Spike tilts his head to rest on hers and says, eventually, "It's not that easy, either."
"No," she agrees, "but that's not such a bad thing."
Leah comes back with more beer and tactfully doesn't ask what they've been talking about, and they go back to educating her in the ways of Team One. Jules tells a few stories from her own rookie days and they joke and laugh a little, and Leah tells a few stories of her own, and it's not that easy but it feels pretty good.
After Spike leaves, two hours later, Jules tells Leah other things as well. That a part of Jules hates that the sign that read 'JULES (and Donna!)' is gone, replaced by the impersonal 'Women', but most of her is just glad that the guys don't have to see someone else at Lew's locker just yet. That Spike has been closer to himself this evening than Leah has ever seen him and that he has a better opinion of her than she thinks. Mostly Jules talks about Lewis, about his unfailingly soft-spoken good manners and easy smile, about the comedy act he had going with Spike, about his seeming quest to absorb everyone else's specialties by osmosis. She tells Leah that he was a good cop and a better friend and that they all miss him and need some more time before they can accept a replacement, and nearly reduces herself to tears because she hasn't even let herself think these things since the funeral.
Leah listens to all of it, even the goofy stuff about Wordy's predilection for melodramatic costume romances; she smiles in the right places and is serious in the right places, and when Jules almost chokes on Lew's name, Leah reaches over the table and taps the bracelet on her wrist.
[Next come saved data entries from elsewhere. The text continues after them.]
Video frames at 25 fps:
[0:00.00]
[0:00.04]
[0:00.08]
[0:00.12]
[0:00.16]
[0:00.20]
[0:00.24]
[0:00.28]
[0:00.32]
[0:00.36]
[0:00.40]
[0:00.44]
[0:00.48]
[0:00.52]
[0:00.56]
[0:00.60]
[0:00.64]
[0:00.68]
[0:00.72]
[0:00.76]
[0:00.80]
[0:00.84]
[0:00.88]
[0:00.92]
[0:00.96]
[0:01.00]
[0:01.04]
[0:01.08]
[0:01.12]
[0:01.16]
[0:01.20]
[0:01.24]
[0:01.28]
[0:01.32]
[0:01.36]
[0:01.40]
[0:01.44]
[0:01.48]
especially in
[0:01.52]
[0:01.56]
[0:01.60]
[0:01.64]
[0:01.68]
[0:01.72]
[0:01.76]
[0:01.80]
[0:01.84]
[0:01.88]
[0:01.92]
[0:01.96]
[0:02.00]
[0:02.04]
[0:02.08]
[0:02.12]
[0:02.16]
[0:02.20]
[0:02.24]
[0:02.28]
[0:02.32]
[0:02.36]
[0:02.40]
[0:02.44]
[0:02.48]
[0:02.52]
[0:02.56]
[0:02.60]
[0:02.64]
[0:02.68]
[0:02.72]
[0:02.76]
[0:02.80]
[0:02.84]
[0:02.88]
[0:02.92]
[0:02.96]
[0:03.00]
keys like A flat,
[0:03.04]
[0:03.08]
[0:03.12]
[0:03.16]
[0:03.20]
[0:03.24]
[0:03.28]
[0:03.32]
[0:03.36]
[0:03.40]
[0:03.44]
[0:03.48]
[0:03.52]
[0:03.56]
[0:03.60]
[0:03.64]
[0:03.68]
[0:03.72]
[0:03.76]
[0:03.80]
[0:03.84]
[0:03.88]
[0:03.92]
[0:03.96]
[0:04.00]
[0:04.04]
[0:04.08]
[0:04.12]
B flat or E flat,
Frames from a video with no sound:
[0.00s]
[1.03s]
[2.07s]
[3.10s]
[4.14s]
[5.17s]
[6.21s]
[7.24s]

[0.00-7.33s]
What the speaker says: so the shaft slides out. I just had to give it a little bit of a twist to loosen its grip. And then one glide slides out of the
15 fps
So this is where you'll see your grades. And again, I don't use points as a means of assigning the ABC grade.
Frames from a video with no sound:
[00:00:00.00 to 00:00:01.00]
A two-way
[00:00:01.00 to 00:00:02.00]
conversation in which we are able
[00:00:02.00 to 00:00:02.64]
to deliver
And Jules twists it name-up round her arm, clears her throat and goes on, because there are things Leah needs to know, and these might be the most important of them.
The next day, when Leah takes Wordy's side in the argument over entry points, Spike shakes his head and says darkly, "You've got a thing for Wordy, that's what this is", and Leah just rolls her eyes and makes an I give up gesture.